> Task brief
Could you set down exactly the lines in the records below between the line holding "[358.15-358.40s]" and the line holding "Word for word: So", inclusive?

[Stored data entries]
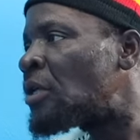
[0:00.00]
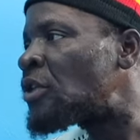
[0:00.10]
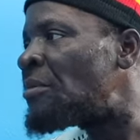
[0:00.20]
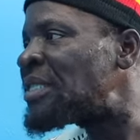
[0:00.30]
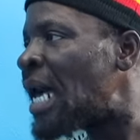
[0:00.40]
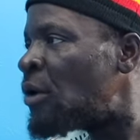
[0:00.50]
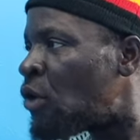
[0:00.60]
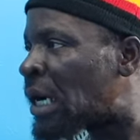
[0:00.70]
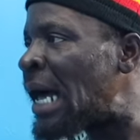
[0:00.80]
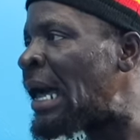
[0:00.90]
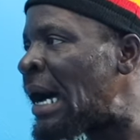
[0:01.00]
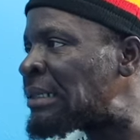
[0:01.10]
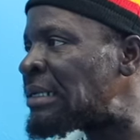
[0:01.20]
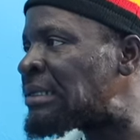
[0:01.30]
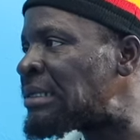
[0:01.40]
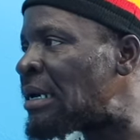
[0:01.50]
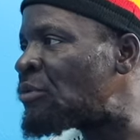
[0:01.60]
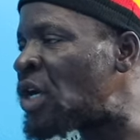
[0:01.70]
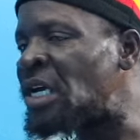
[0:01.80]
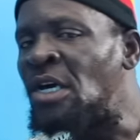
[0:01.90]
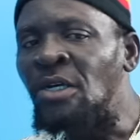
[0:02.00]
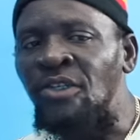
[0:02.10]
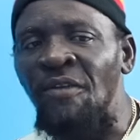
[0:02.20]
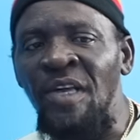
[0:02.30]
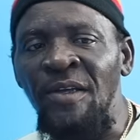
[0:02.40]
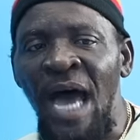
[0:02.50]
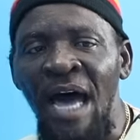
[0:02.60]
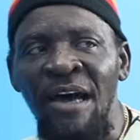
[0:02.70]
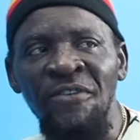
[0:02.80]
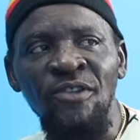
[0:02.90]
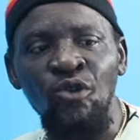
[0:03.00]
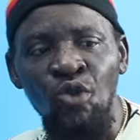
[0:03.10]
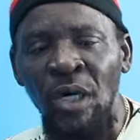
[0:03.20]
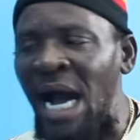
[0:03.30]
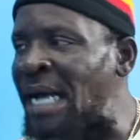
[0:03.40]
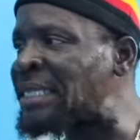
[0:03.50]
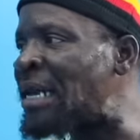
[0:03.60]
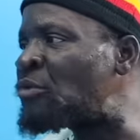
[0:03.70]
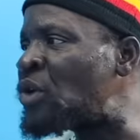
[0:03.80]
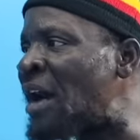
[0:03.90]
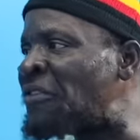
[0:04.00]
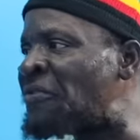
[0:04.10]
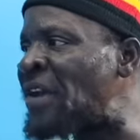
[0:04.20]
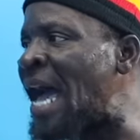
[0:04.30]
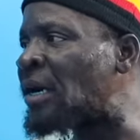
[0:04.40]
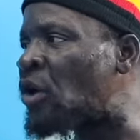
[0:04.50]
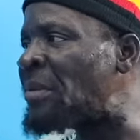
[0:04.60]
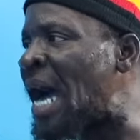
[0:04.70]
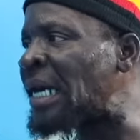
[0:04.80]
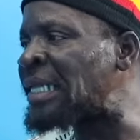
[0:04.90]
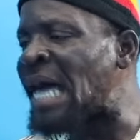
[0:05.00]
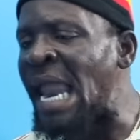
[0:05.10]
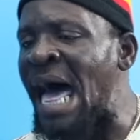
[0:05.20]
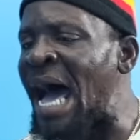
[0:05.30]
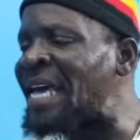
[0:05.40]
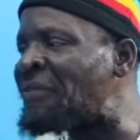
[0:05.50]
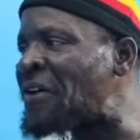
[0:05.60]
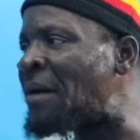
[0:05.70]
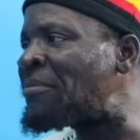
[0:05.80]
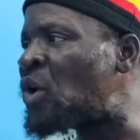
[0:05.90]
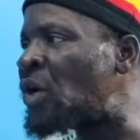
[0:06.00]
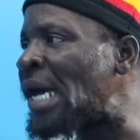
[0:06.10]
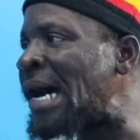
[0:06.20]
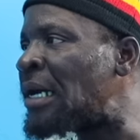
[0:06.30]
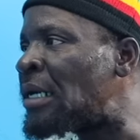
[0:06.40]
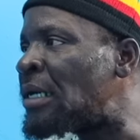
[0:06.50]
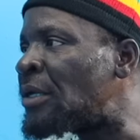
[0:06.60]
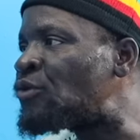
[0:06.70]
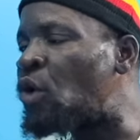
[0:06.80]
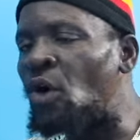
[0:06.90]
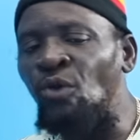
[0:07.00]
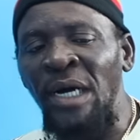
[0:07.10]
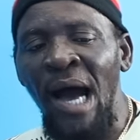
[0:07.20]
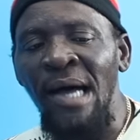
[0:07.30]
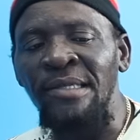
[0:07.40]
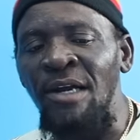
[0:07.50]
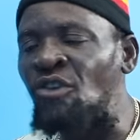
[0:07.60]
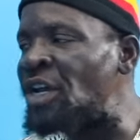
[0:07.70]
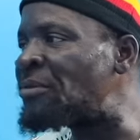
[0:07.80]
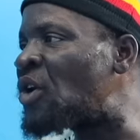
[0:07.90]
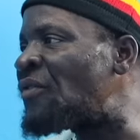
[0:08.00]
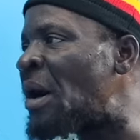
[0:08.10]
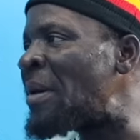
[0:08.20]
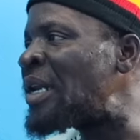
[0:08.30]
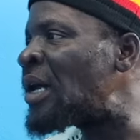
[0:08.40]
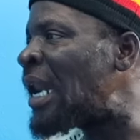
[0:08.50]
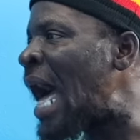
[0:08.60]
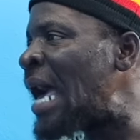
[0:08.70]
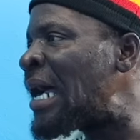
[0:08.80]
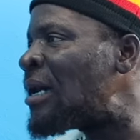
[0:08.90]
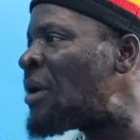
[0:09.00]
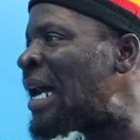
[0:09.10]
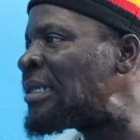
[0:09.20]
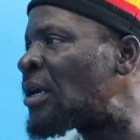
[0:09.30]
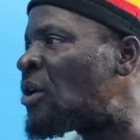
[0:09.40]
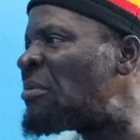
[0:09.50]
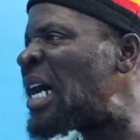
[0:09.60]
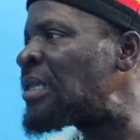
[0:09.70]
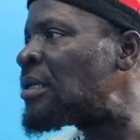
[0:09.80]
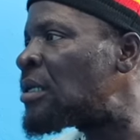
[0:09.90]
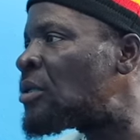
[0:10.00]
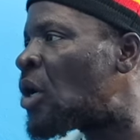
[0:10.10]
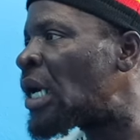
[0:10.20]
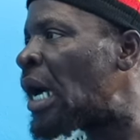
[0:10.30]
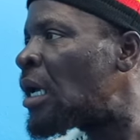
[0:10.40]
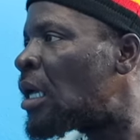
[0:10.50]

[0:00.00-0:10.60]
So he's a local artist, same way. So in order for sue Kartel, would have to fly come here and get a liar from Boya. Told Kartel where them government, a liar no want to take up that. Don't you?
* * *
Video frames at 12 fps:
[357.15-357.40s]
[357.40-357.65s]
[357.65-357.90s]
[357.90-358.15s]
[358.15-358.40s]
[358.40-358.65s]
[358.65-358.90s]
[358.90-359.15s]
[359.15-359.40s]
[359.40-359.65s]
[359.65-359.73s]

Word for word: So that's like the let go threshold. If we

> Completed task
[358.15-358.40s]
[358.40-358.65s]
[358.65-358.90s]
[358.90-359.15s]
[359.15-359.40s]
[359.40-359.65s]
[359.65-359.73s]

Word for word: So that's like the let go threshold. If we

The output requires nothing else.